Even more perversely, these new developments come at a time when India is being urged to buy European sovereign debt to keep the world economy going. Effectively therefore, the Indian government appears to be on the verge of agreeing to subsidise the EU’s continued support for its farmers, so that EU farmers can then export food to India, which in turn will mean that poor Indians do not get to eat.
The Impact Assessment report is long and detailed, but is well worth reading. Of particular interest is the forensic scrutiny of the EU’s own formal obligations towards the people of India, which are currently being ignored.
[The Lisbon] Treaty defines ‘respect for human rights’ as one of the fundamental values ‘on which the Union is founded’ (Article 2). Article 3.5 also elevates these values, making them the basis for the Union’s ‘relations with the wider world’. This is reaffirmed in Article 21, which states explicitly:
‘The Union’s action on the international scene shall be guided by the principles which have inspired its own creation, development and enlargement, and which it seeks to advance in the wider world: democracy, the rule of law, the universality and indivisibility of human rights and fundamental freedoms, respect for human dignity, the principles of equality and solidarity, and respect for the principles of the United Nations Charter and international law.’
Article 21 expressly obliges the EU to ensure ‘consistency’ with these principles in all areas of its external action. Moreover, concerning the common commercial policy of the EU, Article 207 of the Treaty on the Functioning of the European Union refersdirectly to these values and principles of the EU, and clearly stipulates: ‘The common commercial policy shall be conducted in the context and principles of the objectives of the Union’s external action’.
The Impact Assessment report calls on the EU to respect these obligations by carrying out its own, more extensive, ex-ante Right-to-Food Impact Assessment before the FTA is signed, followed by a further post-hoc assessment after a specified period.
To date this call has fallen on deaf ears. I’ll be writing to my MP/MEPs about the matter, urging them to do what they can to ensure that millions of rural Indians do not simply become the latest collateral damage of the latest drive to globalisation in the interest of those with the global power.
Linda Kaucher has reported that these bi-lateral agreements were being secretly set-up when the press was focused on the failure of Doha. I know that the TUC passed a motion against the EU-FTA at their last conference but my understanding was that their concern was solely about Indian workers being moved into Britain with no workplace rights, no right to remain and no access to the legal system, ‘creating a tier of slave-like labour in Britain’.
The RMT motion was argued as:
“ potentially the greatest threat to collective bargaining and workers’ rights for many years.”
Under Mode 4, Indian companies operating in Delhi and London could move low-paid workers from India to Britain, undercutting workers domestically.

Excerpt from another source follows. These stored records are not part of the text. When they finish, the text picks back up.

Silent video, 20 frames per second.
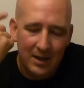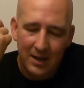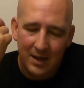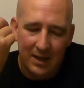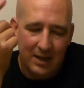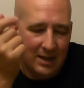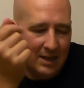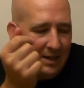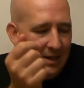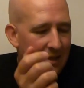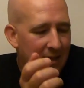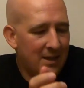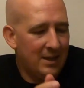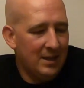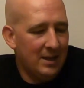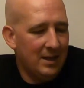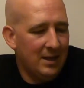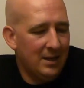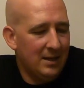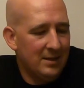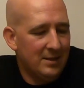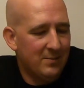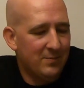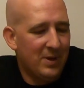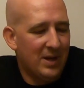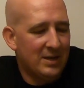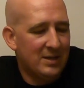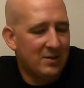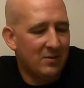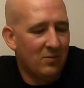
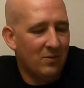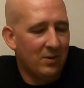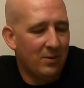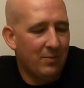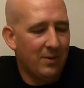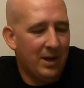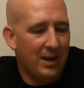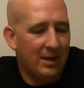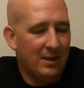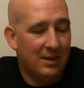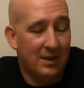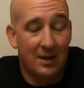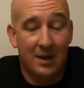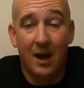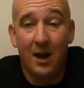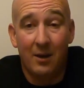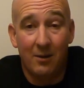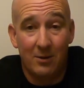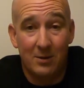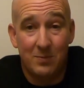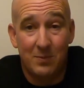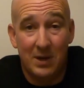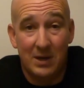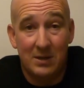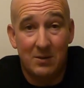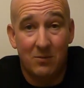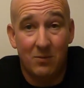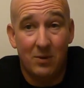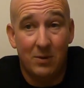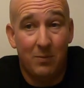it's messing with me. The color's
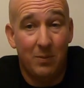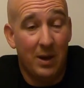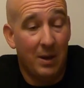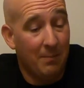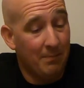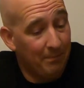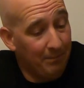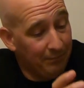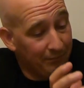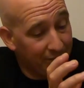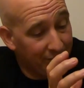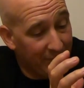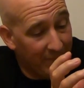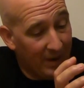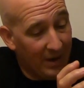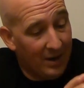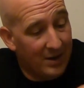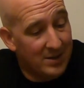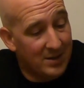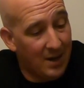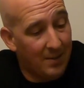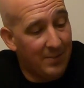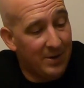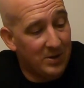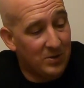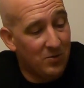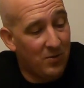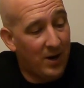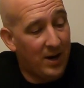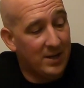messing with me because I'm
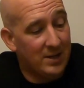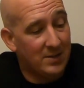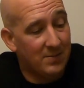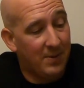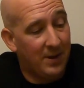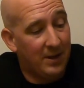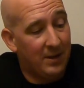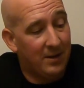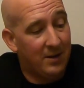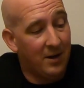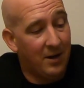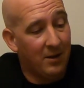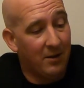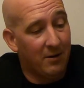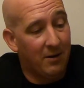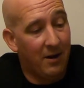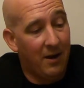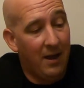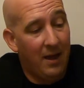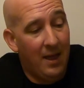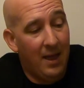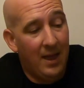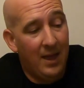entranced by the color.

“Transnational companies will be able to move workers across national borders and nation states will limit their own constitutional authority over these corporations.
“Workers’ rights will be lost forever to corporate power.”
Effectively, this part of the treaty is a UK one because it is anticipated that 80% of its impact will felt here.
http://think-left.org/2011/09/16/the-very-design-of-neoliberal-principles-is-a-direct-attack-on-democracy-and-workers-rights/
I hadn’t realised the impact in India. It is cynical and appalling.